The 2025 Guide to AI Product Development

8 Principles We Think Every Leader Should Know

Jul 08, 2025

When we started building our first AI products in 2017, we were operating in uncharted territory. There was no playbook for 'prompt engineering', that concept wouldn't emerge for years. Instead, we were learning hard lessons about early language models: discovering why our early assistant prototypes would unexpectedly go off piste, and fielding questions from onlookers about why small language models embedded in mobile apps didn’t feel more like Scarlett Johansson’s famous AI avatar.

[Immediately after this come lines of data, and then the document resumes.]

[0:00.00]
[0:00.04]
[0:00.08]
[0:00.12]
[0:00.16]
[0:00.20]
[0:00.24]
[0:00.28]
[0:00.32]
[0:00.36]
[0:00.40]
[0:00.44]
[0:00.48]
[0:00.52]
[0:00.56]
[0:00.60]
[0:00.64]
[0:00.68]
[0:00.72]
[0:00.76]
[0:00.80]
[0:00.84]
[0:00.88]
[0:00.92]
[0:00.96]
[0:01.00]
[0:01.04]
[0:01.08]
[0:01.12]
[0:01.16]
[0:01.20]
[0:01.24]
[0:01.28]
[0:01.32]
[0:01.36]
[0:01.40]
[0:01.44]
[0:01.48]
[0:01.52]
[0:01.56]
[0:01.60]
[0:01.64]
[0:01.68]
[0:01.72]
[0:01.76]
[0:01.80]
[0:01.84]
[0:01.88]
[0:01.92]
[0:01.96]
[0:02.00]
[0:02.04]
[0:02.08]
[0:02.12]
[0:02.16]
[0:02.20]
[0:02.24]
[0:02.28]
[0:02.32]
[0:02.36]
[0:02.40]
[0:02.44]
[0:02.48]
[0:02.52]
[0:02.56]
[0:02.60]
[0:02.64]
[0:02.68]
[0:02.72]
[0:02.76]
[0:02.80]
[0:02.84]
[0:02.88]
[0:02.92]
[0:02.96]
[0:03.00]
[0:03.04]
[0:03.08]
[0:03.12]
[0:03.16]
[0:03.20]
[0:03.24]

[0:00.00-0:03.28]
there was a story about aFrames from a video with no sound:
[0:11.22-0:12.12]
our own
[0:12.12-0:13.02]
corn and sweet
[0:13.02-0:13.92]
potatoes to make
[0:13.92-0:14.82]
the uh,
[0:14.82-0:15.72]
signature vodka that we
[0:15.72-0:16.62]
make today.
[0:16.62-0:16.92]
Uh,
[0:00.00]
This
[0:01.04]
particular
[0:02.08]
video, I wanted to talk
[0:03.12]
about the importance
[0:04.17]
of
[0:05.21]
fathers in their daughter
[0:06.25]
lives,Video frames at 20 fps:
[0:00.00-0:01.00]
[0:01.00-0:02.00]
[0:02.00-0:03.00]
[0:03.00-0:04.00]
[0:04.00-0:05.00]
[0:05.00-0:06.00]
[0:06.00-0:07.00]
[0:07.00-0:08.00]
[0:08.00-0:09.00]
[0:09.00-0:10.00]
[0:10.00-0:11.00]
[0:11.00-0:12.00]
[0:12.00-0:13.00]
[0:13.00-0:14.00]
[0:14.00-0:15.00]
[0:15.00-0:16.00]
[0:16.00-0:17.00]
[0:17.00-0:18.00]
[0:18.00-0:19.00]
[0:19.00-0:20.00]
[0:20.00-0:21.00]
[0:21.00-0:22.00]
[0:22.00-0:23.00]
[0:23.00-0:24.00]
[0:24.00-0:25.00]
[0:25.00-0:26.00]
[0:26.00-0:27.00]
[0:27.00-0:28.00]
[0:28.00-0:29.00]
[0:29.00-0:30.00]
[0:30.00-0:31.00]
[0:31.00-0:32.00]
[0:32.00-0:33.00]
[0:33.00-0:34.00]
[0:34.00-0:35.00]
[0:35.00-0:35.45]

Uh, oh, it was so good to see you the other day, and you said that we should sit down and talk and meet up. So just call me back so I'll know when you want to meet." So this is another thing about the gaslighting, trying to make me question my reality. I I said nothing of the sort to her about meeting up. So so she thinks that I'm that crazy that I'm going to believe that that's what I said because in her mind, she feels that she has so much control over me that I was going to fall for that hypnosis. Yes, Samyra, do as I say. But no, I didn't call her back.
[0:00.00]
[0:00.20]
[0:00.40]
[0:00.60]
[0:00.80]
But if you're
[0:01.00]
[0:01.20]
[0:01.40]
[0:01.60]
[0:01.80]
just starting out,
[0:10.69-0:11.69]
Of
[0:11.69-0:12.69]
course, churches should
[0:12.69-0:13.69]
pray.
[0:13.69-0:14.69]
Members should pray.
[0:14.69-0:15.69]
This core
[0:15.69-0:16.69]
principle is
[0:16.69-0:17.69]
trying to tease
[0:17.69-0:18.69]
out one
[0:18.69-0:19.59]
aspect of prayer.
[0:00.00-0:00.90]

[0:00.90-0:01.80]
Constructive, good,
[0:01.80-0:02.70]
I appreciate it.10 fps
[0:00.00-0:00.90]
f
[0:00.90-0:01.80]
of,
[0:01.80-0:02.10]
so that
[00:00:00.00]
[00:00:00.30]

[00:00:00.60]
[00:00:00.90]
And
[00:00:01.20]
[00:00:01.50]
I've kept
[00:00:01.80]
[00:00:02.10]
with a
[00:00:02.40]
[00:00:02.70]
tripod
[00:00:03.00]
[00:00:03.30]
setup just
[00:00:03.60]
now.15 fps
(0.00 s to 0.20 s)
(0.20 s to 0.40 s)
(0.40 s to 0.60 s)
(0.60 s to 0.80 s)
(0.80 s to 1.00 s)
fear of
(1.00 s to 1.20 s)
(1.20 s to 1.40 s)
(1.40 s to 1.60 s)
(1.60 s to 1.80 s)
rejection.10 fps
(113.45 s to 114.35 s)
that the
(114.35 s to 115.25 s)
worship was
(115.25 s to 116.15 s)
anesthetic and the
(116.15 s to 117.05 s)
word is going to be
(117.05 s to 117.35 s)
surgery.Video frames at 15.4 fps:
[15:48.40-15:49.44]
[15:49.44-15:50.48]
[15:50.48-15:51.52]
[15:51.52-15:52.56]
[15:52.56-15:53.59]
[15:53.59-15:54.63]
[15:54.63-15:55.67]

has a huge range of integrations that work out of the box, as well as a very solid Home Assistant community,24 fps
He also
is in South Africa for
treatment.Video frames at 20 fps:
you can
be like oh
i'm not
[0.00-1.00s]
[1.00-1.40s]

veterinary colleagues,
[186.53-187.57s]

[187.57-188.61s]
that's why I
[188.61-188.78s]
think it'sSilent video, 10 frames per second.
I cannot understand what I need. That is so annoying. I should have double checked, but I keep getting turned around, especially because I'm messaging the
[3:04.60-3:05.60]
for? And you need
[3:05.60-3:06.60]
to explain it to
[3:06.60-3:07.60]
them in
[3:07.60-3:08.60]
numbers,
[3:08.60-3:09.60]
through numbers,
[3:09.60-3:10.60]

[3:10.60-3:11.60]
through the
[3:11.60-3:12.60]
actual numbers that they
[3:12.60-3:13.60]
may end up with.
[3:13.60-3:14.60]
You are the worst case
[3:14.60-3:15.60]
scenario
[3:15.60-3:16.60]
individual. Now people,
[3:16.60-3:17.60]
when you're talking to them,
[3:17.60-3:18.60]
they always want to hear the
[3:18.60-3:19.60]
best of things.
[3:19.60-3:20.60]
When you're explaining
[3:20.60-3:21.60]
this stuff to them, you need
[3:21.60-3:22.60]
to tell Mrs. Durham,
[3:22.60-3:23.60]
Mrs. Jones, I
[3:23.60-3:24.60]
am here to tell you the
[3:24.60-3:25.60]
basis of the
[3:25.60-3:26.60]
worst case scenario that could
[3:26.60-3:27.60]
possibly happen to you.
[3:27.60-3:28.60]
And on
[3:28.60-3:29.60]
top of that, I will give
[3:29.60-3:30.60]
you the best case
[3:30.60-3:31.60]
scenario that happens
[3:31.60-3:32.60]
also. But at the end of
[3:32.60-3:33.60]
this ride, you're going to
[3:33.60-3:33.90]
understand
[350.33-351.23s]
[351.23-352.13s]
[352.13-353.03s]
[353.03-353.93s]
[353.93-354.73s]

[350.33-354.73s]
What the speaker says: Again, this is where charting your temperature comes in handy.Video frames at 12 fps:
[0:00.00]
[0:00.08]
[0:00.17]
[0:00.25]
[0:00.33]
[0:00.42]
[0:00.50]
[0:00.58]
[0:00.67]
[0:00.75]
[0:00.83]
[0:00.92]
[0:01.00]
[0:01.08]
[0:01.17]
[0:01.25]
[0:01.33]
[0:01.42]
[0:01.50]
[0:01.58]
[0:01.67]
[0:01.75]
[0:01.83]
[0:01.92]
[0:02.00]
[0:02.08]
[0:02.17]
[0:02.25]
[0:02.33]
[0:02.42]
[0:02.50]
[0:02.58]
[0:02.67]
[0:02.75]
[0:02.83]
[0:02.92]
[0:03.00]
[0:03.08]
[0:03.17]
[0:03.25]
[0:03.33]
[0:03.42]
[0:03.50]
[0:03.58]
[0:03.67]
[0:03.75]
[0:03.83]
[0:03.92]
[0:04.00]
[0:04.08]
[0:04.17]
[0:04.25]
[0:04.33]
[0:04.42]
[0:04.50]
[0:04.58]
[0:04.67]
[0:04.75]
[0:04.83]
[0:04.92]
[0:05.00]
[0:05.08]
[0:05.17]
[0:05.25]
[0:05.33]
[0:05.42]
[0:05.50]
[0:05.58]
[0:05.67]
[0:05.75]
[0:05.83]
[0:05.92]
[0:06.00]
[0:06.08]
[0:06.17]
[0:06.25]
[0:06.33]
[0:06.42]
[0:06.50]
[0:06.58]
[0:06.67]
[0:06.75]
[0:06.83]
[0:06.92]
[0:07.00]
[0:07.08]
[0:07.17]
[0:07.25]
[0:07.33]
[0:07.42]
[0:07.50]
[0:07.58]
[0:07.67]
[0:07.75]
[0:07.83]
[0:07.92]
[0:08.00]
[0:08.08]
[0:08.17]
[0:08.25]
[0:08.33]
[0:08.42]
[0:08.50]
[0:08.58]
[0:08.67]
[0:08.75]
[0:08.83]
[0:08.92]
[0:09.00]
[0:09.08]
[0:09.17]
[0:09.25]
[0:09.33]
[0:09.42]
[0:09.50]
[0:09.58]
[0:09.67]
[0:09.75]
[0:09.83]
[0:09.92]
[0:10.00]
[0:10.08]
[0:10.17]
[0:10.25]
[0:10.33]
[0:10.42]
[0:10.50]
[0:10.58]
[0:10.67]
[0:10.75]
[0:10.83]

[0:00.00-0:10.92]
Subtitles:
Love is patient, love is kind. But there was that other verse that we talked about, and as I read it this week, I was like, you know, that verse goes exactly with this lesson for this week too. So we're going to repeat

Fast forward to today, and we're helping ASX-listed companies create highly impactful LLM-powered systems that handle vast amounts of valuable interactions.

The technology has transformed the way ambitious organisations are now creating new experiences for customers, driving efficiency and growth internally and augmenting the value that their people and data offer.

In working across a diverse bunch of AI projects over the last few years, we’ve developed some principles that, although not locked in stone, are robustly discussed every day in our work.

We've found that applying product development principles to internal AI initiatives—which forms a significant portion of our work—is just as valuable as using them for customer-facing AI applications.

So whether you're leading AI strategy from the C-suite or building it in the trenches, we think these eight principles will help you ship AI products that users actually adopt and businesses actually benefit from:

1. User Jobs-to-be-Done, Not AI Jobs-to-be-Done

Whereas traditional thinking always had us start with user needs and building features to meet them, in working with AI we still start with user needs but need to figure out where AI actually adds value.

The biggest mistake we see people make? Falling in love with what the AI can (or might be able to) do instead of what users need it to do.

Your users don't care that your LLM can write poetry, count the Rs in strawberry and explain quantum physics. They care about getting their specific job done faster, better, or cheaper or even more creatively. Before you write a single prompt, map out the core user journey and identify the specific friction points where AI can genuinely help.

Additionally, when it comes to AI workflow design, we constantly need to be questioning why things are currently done in a certain way. In 2025, there stacks of ways to reimagine customer experiences and organisational workflows with a view to what’s now possible.. that simply wasn’t yesterday.

2. AI Product Owners: business and technology

The most successful AI implementations we've seen at Move 37 have one thing in common: dedicated business and technology product owners who can make decisions in real-time.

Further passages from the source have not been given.